# [Records shown]
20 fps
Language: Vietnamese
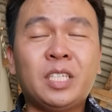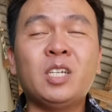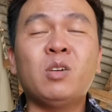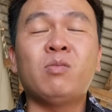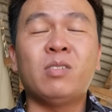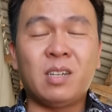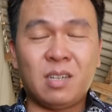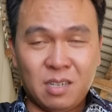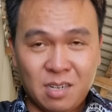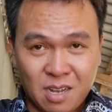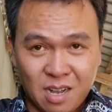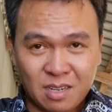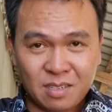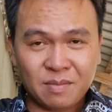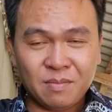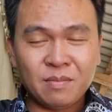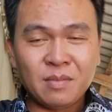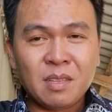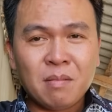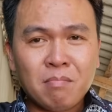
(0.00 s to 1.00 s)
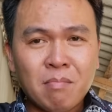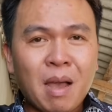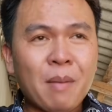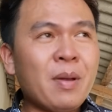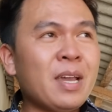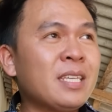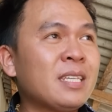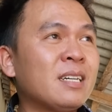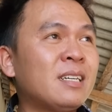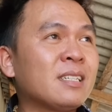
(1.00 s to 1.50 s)
chịu đựng được mà
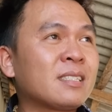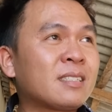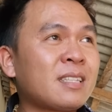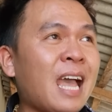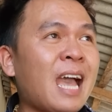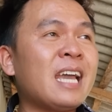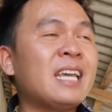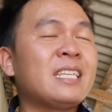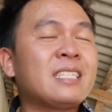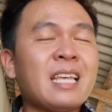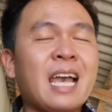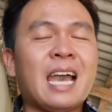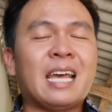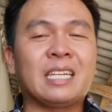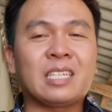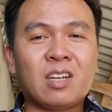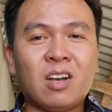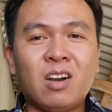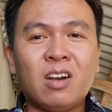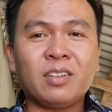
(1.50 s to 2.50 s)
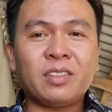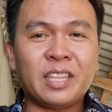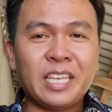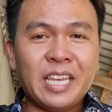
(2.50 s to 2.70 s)
bây giờ tài sản có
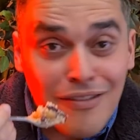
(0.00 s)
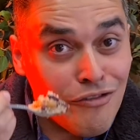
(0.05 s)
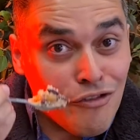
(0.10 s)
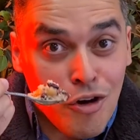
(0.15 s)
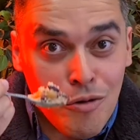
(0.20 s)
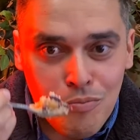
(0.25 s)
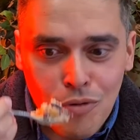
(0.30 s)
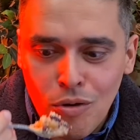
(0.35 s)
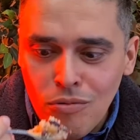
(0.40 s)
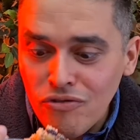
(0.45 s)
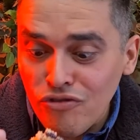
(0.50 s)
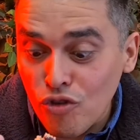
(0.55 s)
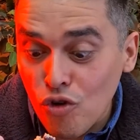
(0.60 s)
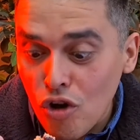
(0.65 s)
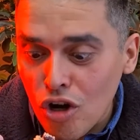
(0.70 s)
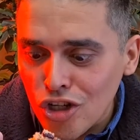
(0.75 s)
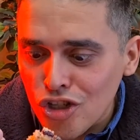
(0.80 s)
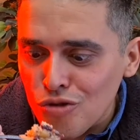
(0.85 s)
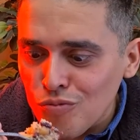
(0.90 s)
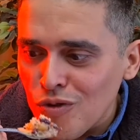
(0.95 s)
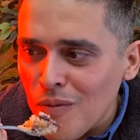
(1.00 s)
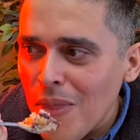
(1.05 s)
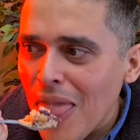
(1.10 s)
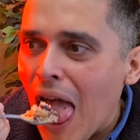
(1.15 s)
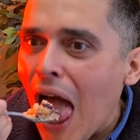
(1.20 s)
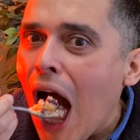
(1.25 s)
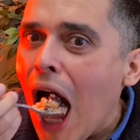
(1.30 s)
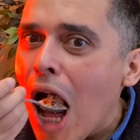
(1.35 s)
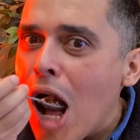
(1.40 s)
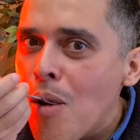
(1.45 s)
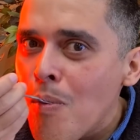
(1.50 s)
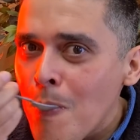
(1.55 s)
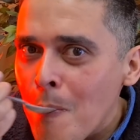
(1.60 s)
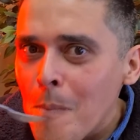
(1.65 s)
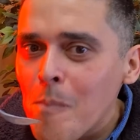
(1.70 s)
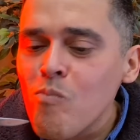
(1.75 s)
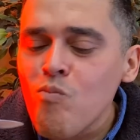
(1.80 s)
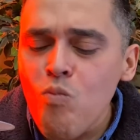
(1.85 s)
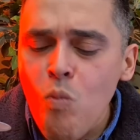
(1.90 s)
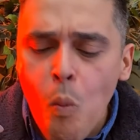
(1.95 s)
Ficou bom, ficou ótimo.
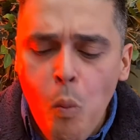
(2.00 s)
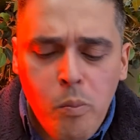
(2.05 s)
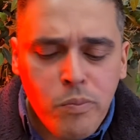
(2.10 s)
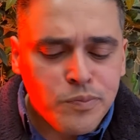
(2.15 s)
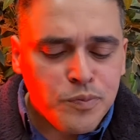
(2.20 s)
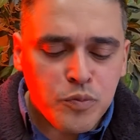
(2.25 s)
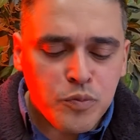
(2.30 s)
Hum.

# [Task objective]
Exactly as given, transcribe every line of the data, but not its images.

# [Response area]
20 fps
Language: Vietnamese
(0.00 s to 1.00 s)
(1.00 s to 1.50 s)
chịu đựng được mà
(1.50 s to 2.50 s)
(2.50 s to 2.70 s)
bây giờ tài sản có
(0.00 s)
(0.05 s)
(0.10 s)
(0.15 s)
(0.20 s)
(0.25 s)
(0.30 s)
(0.35 s)
(0.40 s)
(0.45 s)
(0.50 s)
(0.55 s)
(0.60 s)
(0.65 s)
(0.70 s)
(0.75 s)
(0.80 s)
(0.85 s)
(0.90 s)
(0.95 s)
(1.00 s)
(1.05 s)
(1.10 s)
(1.15 s)
(1.20 s)
(1.25 s)
(1.30 s)
(1.35 s)
(1.40 s)
(1.45 s)
(1.50 s)
(1.55 s)
(1.60 s)
(1.65 s)
(1.70 s)
(1.75 s)
(1.80 s)
(1.85 s)
(1.90 s)
(1.95 s)
Ficou bom, ficou ótimo.
(2.00 s)
(2.05 s)
(2.10 s)
(2.15 s)
(2.20 s)
(2.25 s)
(2.30 s)
Hum.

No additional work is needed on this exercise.